Hyperparameters can get complicated quickly. Much of the prototyping phase involves iterating between trying out different models, hyperparameters, and features. Searching for the optimal hyperparameter can be a laborious task. This is where search algorithms such as grid search, random search, or smart search come in. These are all search methods that look through hyperparameter space and find good configurations. Hyperparameter tuning is covered in detail in Chapter 4.
Once a satisfactory model is found during the prototyping phase, it can be deployed to production, where it will interact with real users and live data. The online phase has its own testing procedure. The most commonly used form of online testing is A/B testing, which is based on statistical hypothesis testing. The basic concepts may be well known, but there are many pitfalls and challenges in doing it correctly. Chapter 5 goes into a checklist of questions to ask when running an A/B test, so as to avoid some of the pernicious pitfalls.

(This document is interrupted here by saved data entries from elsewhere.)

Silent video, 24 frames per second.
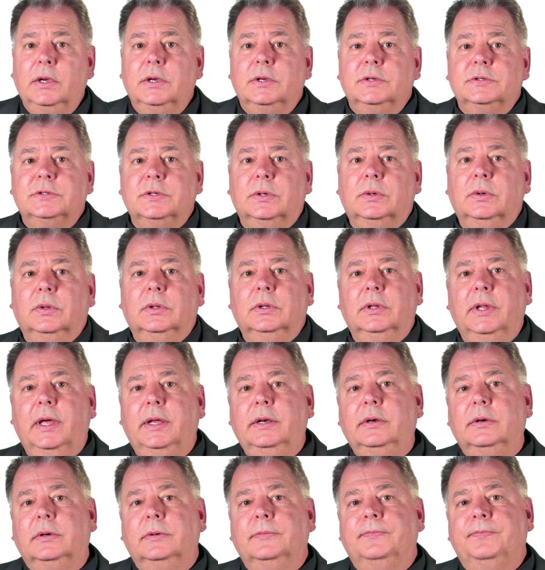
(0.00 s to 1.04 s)
So
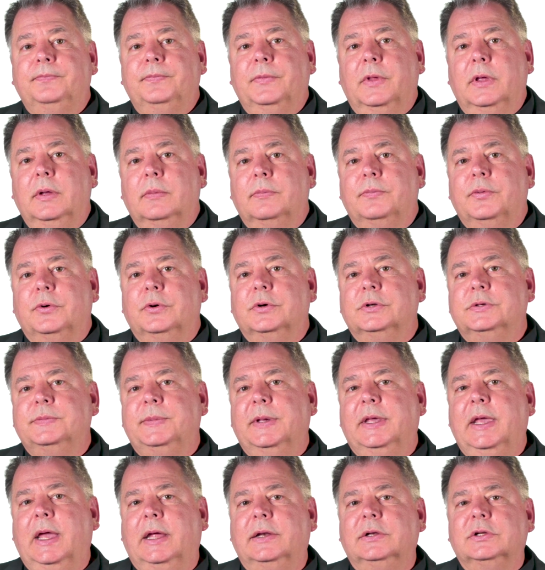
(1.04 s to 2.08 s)
later, emperors
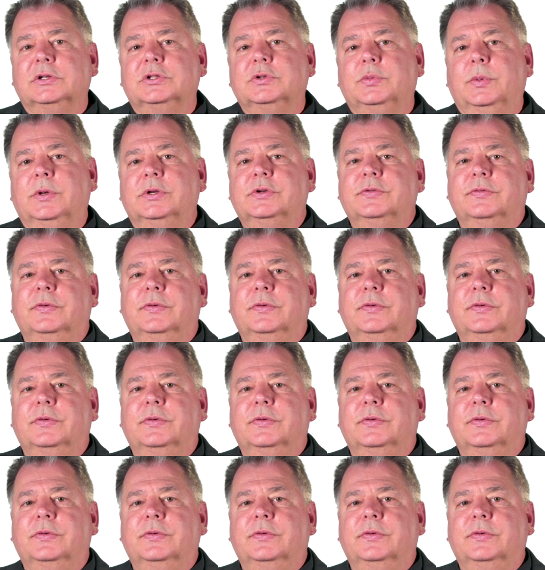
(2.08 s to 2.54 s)
began to switch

A less well-known form of online model selection is an algorithm called multiarmed bandits. We’ll take a look at what it is and why it might be a better alternative to A/B tests in some situations.
Without further ado, let’s get started!
1 For the sake of simplicity, we focus on “batch training” and deployment in this report. Online learning is a separate paradigm. An online learning model continuously adapts to incoming data, and it has a different training and evaluation workflow. Addressing it here would further complicate the discussion.